Directions:
Using the records below, write out again exactly the lines that begin at the line containing "(207.41 s to 208.16 s)" and end at the line containing "(0.90 s to 1.80 s)", and no other lines.

(Extracted records)
*-*-*

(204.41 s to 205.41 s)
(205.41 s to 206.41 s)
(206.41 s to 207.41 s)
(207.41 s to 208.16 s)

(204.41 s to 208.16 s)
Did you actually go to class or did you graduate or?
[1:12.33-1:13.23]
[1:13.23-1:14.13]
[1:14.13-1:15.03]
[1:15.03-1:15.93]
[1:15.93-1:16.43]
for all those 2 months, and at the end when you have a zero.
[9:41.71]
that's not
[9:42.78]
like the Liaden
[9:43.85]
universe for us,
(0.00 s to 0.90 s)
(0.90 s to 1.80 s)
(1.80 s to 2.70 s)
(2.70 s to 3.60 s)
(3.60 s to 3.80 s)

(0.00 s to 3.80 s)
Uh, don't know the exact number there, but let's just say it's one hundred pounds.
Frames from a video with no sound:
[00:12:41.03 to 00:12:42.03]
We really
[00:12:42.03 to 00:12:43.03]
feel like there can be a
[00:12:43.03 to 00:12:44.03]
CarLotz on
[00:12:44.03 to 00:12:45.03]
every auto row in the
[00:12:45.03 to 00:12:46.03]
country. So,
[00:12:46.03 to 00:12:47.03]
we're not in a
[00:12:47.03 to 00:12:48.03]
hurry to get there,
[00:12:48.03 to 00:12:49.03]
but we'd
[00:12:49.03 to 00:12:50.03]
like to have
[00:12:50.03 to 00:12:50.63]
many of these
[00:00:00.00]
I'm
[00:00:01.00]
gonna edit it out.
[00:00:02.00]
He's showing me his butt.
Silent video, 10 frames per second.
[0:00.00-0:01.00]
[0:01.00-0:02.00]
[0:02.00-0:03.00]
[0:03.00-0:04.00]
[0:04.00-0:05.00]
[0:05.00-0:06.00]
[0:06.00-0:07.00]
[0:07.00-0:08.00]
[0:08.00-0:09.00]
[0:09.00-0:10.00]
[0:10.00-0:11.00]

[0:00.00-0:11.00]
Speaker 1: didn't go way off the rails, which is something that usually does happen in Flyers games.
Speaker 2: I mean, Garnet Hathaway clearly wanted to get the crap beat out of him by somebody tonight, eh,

*-*-*

The completed task:
(207.41 s to 208.16 s)

(204.41 s to 208.16 s)
Did you actually go to class or did you graduate or?
[1:12.33-1:13.23]
[1:13.23-1:14.13]
[1:14.13-1:15.03]
[1:15.03-1:15.93]
[1:15.93-1:16.43]
for all those 2 months, and at the end when you have a zero.
[9:41.71]
that's not
[9:42.78]
like the Liaden
[9:43.85]
universe for us,
(0.00 s to 0.90 s)
(0.90 s to 1.80 s)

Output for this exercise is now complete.